Exercise aim: Skip every picture, and copy exactly the lines from the one containing "(613.51 s to 613.71 s)" to the end of the data.

Start of Excerpted records

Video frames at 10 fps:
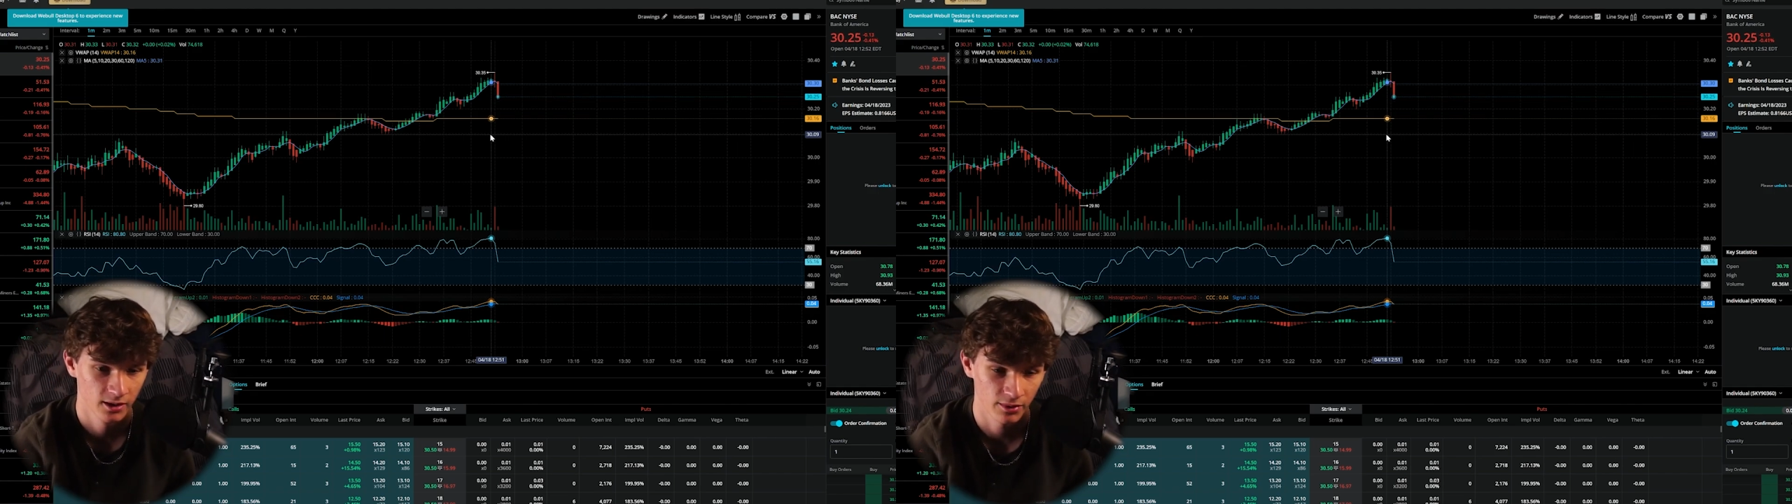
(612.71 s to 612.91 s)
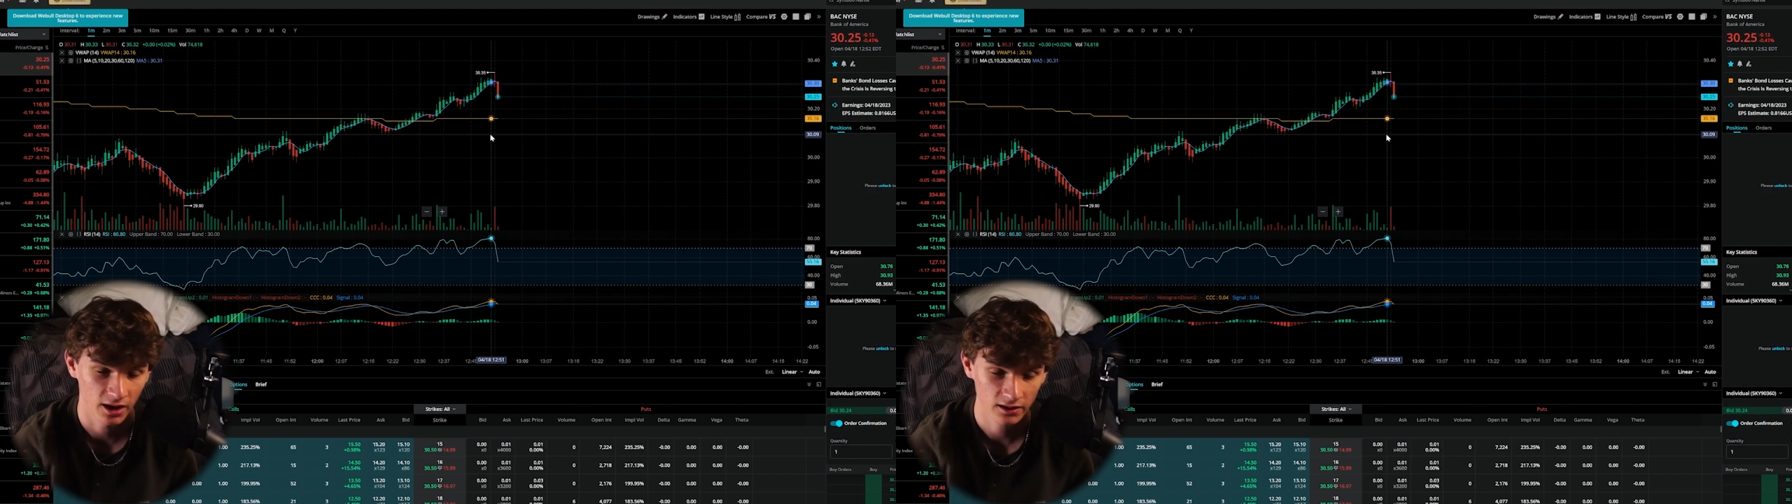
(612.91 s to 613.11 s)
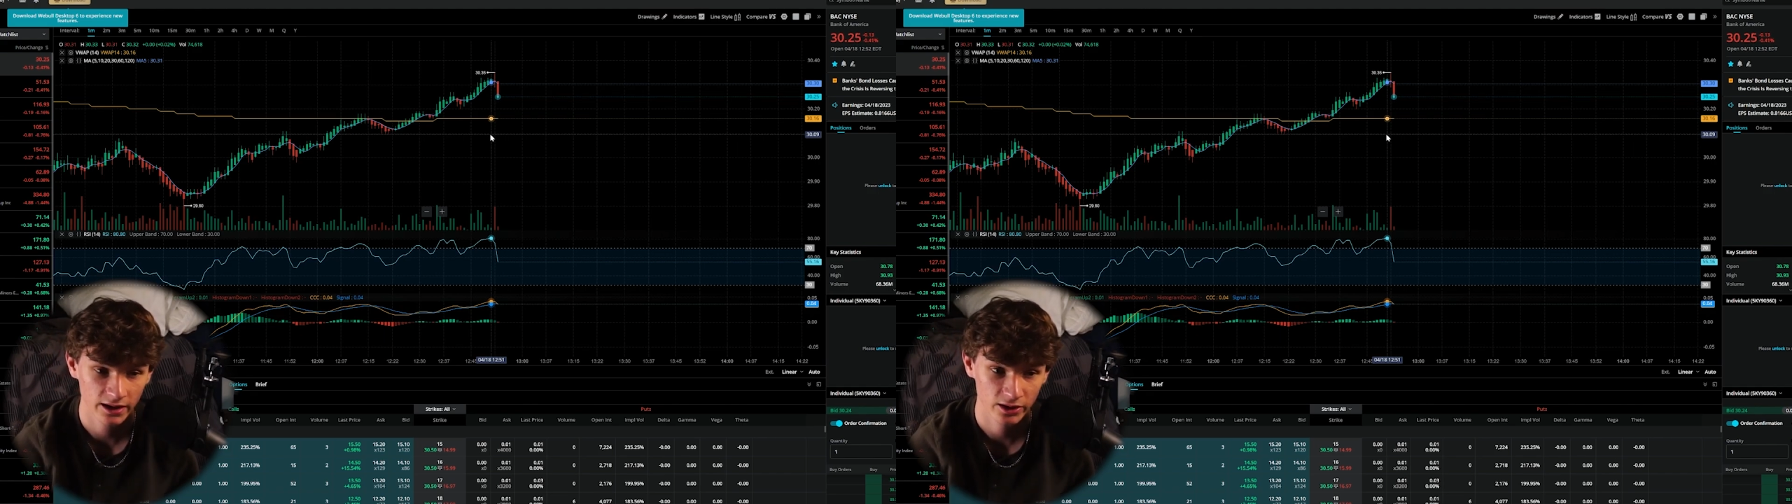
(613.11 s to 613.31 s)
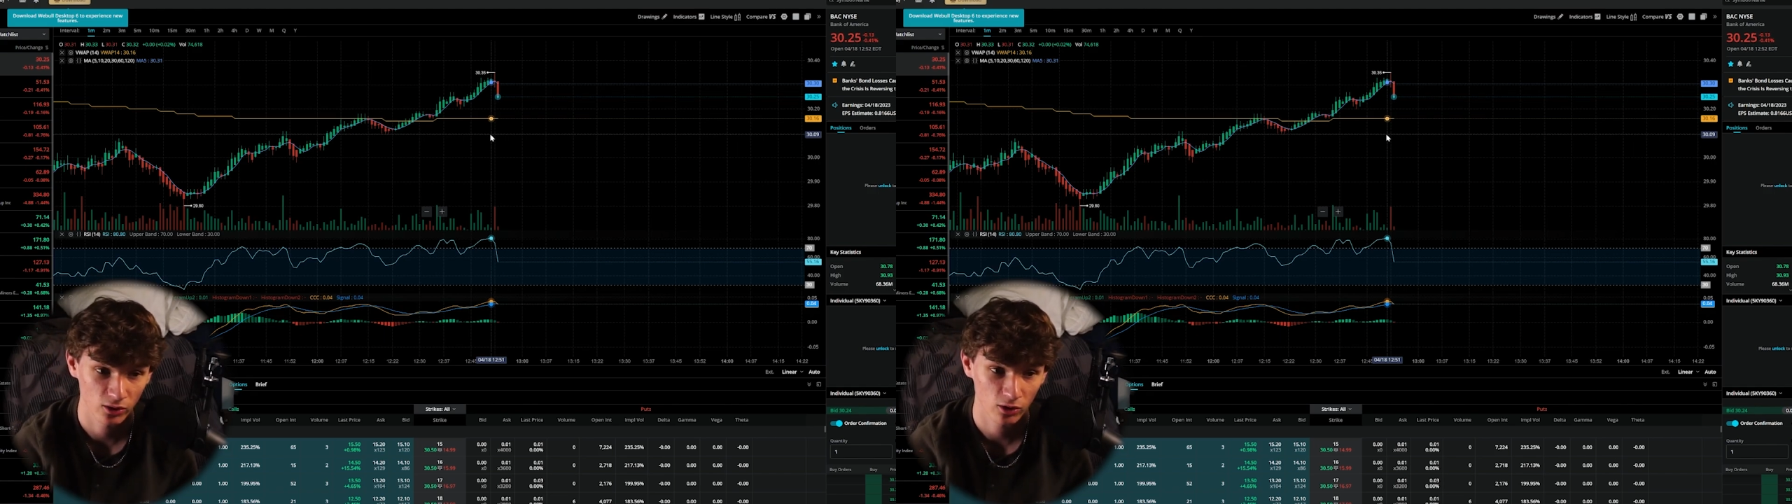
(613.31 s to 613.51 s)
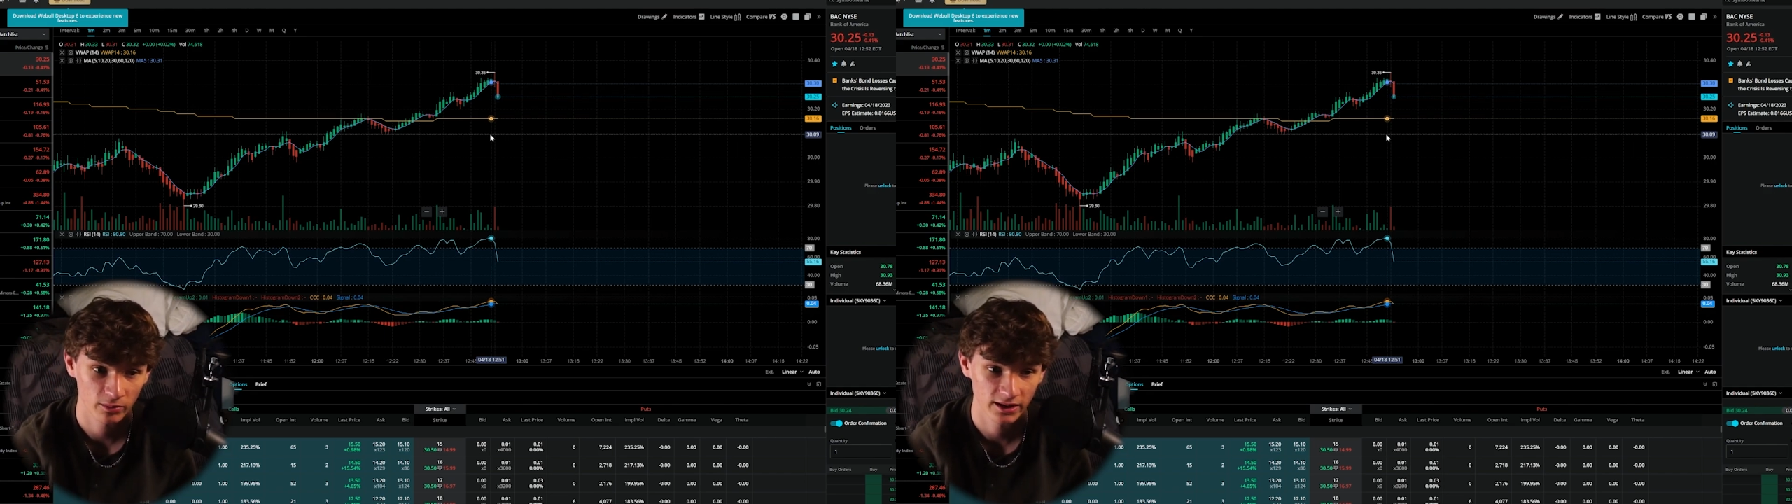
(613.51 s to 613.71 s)
But unlike
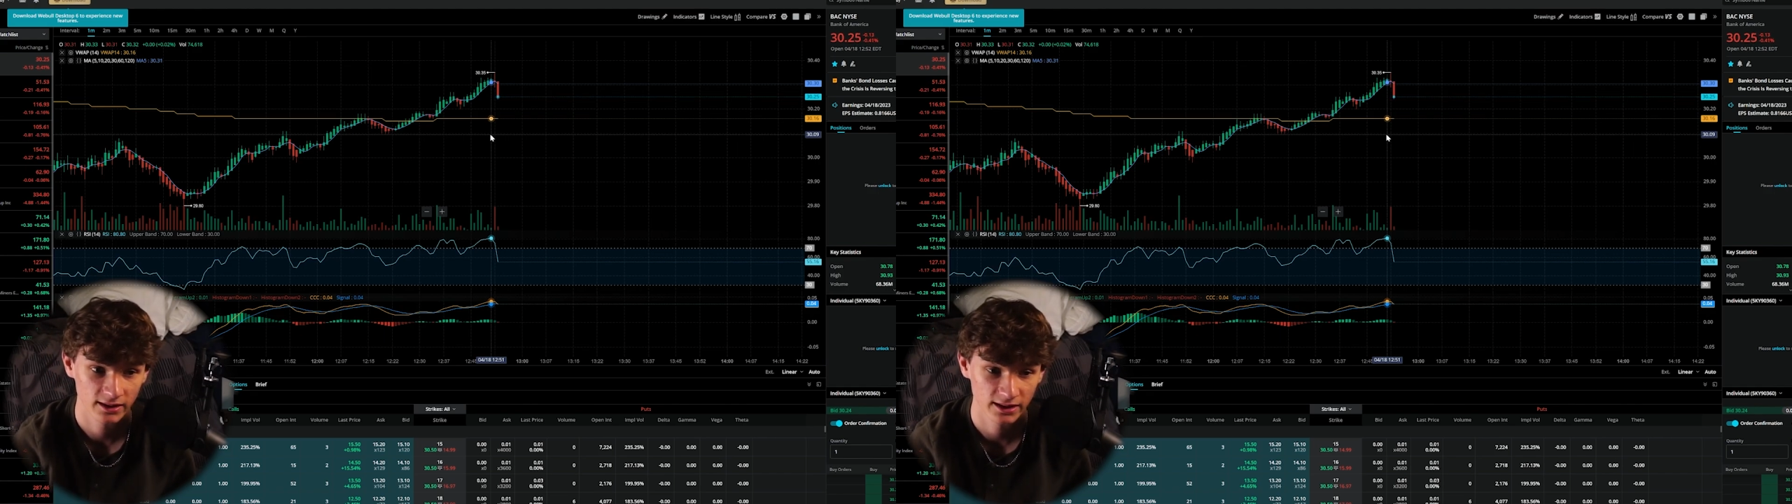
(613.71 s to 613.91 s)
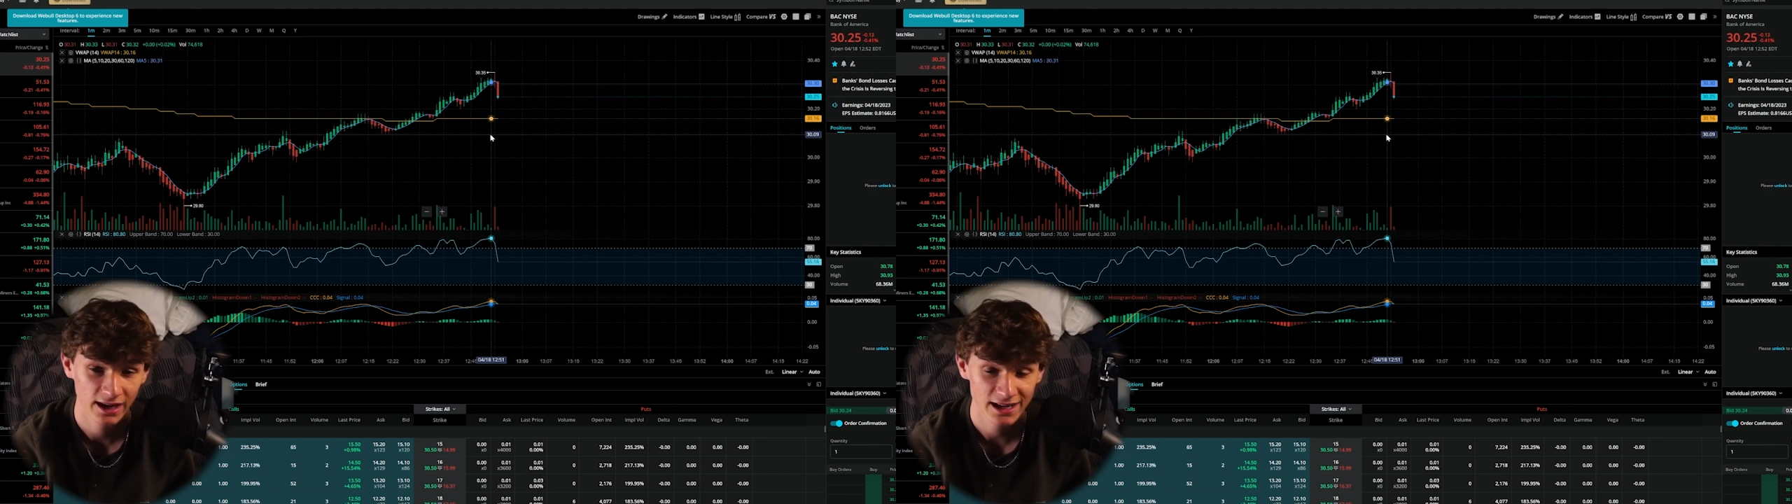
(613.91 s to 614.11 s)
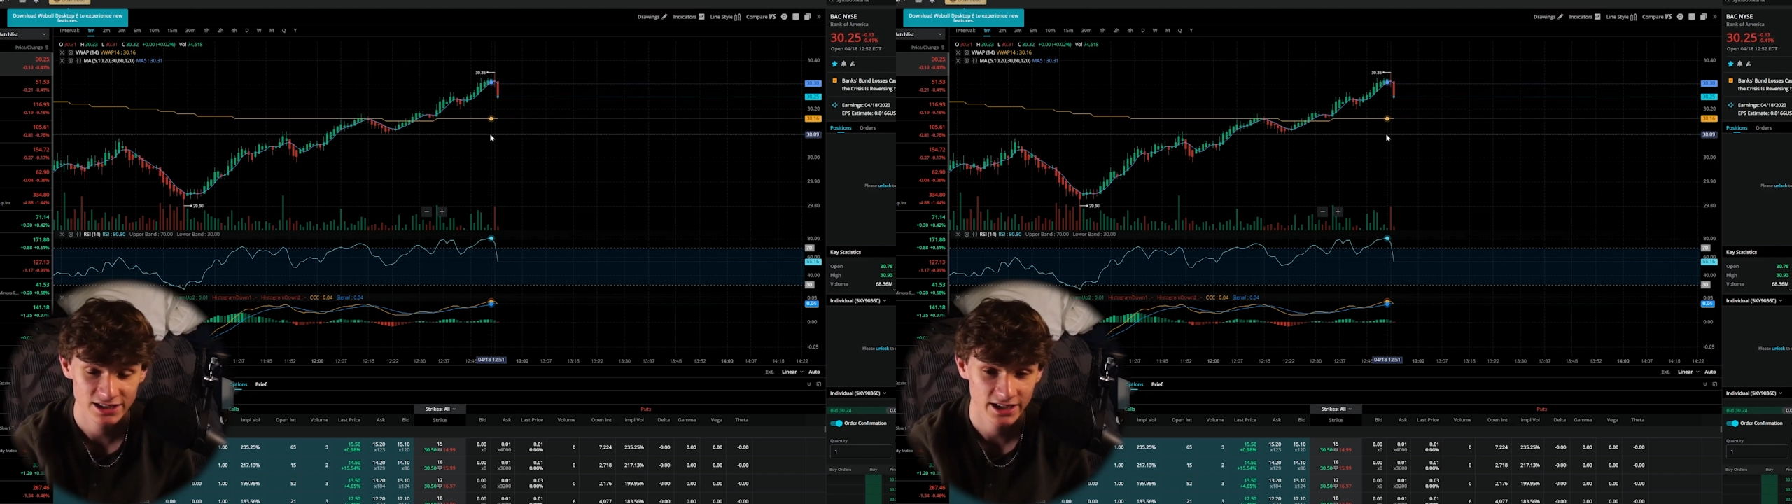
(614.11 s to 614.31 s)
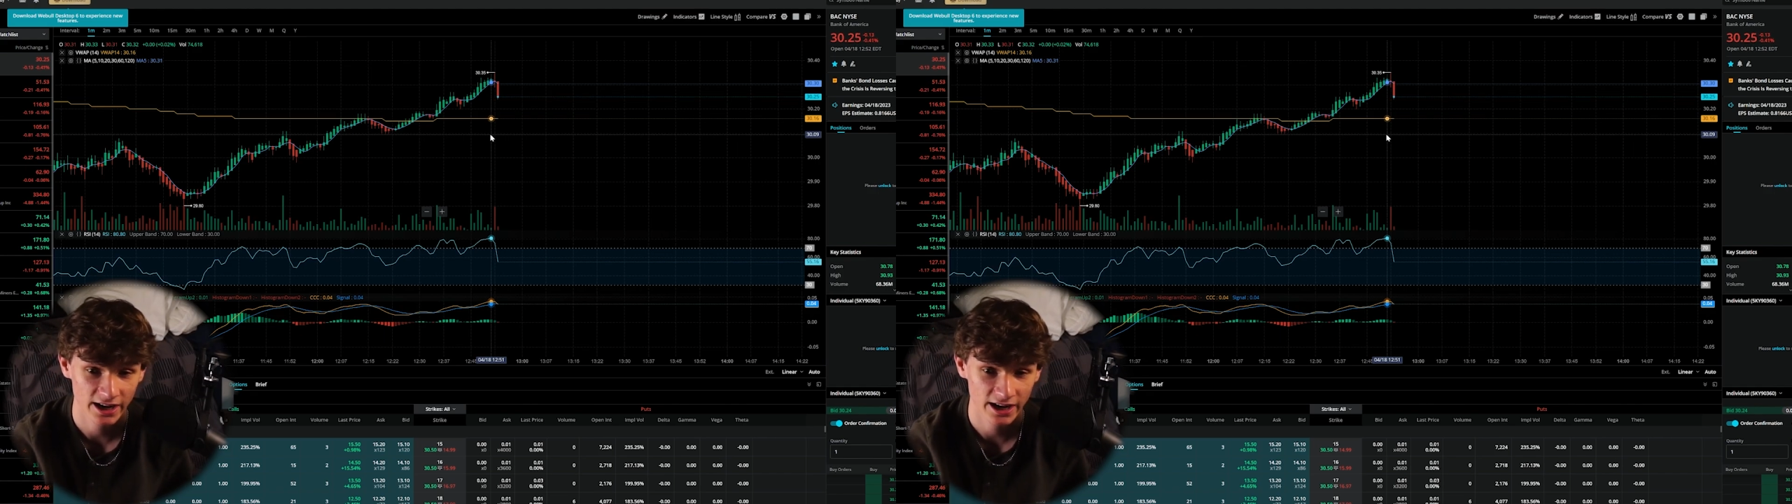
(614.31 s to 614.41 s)
Goldman, they actually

End of Excerpted records

Worked solution:
(613.51 s to 613.71 s)
But unlike
(613.71 s to 613.91 s)
(613.91 s to 614.11 s)
(614.11 s to 614.31 s)
(614.31 s to 614.41 s)
Goldman, they actually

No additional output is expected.